Could you make history?

It started out with a dab. My son let me know that he dabs on the haters. I retorted that the dab is old news. It’s sooooo old… wait, how old is it now?

I looked up the origins of the dab. And then I made a version of Timeline of dance moves using index cards for for my kids to play.

The game didn’t take long to make and it didn’t take long to play. My kiddos now know that the Macarena is very old but not nearly as old as The YMCA.

Timeline (Diversity) – from Board Game Geek

Timeline is a great game that I recommend to pretty much anyone looking for a simple card game that can be played by a group of people. Unlike many trivia games, Timeline allows players to guess and as most of us are not historians, there is a lot of guessing involved. I have had much success playing Timeline as a casual and fun game with university students. There is some risk that a player might tease another for a particular gap in their knowledge, but all games based on shared knowledge comes with this risk.

The rules are very straightforward. Each card in a Timeline deck has a description of an event on one side and a description and a date on the other. To start the game, players are dealt four cards with their dates sides hidden. Then a card from the deck is played on the table with the date side revealed.

The youngest player begins the game and their task is to select a card from their four and then to place that card either as ‘before’ or ‘after’ the card on the table. After their decision is made, their card is turned over so that the date will show whether the player was correct. If they are correct, the card remains and the next player starts their turn. If the player is incorrect, the card is sent to a discard pile and the player draws a new card from the deck. As the game progresses, the timeline of cards on the table gets longer and playing cards can be more difficult. The first player who successfully plays all their cards wins the game.

Even if you don’t own the game, you can play Timeline for free as there is short demo version of Timeline Classic is available from this collection of Print and Play games made freely available for these unprecedented times.

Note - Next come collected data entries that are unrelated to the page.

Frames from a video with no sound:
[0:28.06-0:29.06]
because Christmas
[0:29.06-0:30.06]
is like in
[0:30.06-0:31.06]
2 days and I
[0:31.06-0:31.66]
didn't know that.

You can make your own version with pen and paper. Or you can get fancy and using card making software such as nanDeck which allows you to create PDFs of printable cards using a spreadsheet of data and some code to format the cards.

screenshot of my nanDeck generated deck of Windsor-Timeline

I think asking students to make their own version of a game using the Timeline mechanic would make for a good history assignment. I think this for two reasons. First, like many educational games, the person who often learns the most from the experience is the game designer.

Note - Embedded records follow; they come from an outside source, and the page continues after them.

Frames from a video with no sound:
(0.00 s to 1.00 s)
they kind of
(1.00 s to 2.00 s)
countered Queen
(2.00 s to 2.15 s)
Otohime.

The family that playtests together…

And secondly, I think combining all the students different decks of their various history projects would make for a remarkable game of Timeline. That’s because what a good game of Timeline does is to help us integrate our various understandings of knowledge together and surprising us when history brings together disparate events into the same moment of time…

When pilgrims were landing on Plymouth Rock, you could already visit what is now Santa Fe, New Mexico to stay at a hotel, eat at a restaurant and buy Native American silver.

Prisoners began to arrive to Auschwitz a few days after McDonald’s was founded.

The first wagon train of the Oregon Trail heads out the same year the fax machine is invented.

Nintendo was founded in 1888. Jack the Ripper was on the loose in 1888.

1912 saw the maiden voyage of the Titanic as well as the birth of vitamins, x-ray crystallography, and MDMA.

1971: The year in which America drove a lunar buggy on the moon and Switzerland gave women the vote.

from Unlikely Simultaneous Historical Events, kottke.org

Timeline knows this, which is why their packaging asks these questions: Could Darwin drink champagne? Could Queen Victoria take the London Underground? Did Einstein wear jeans? And perhaps, most importantly, Did Cleopatra play cards?

I feel I could create an entire Timeline deck of what happened in 2020 and I still think I would get most of the cards misplaced.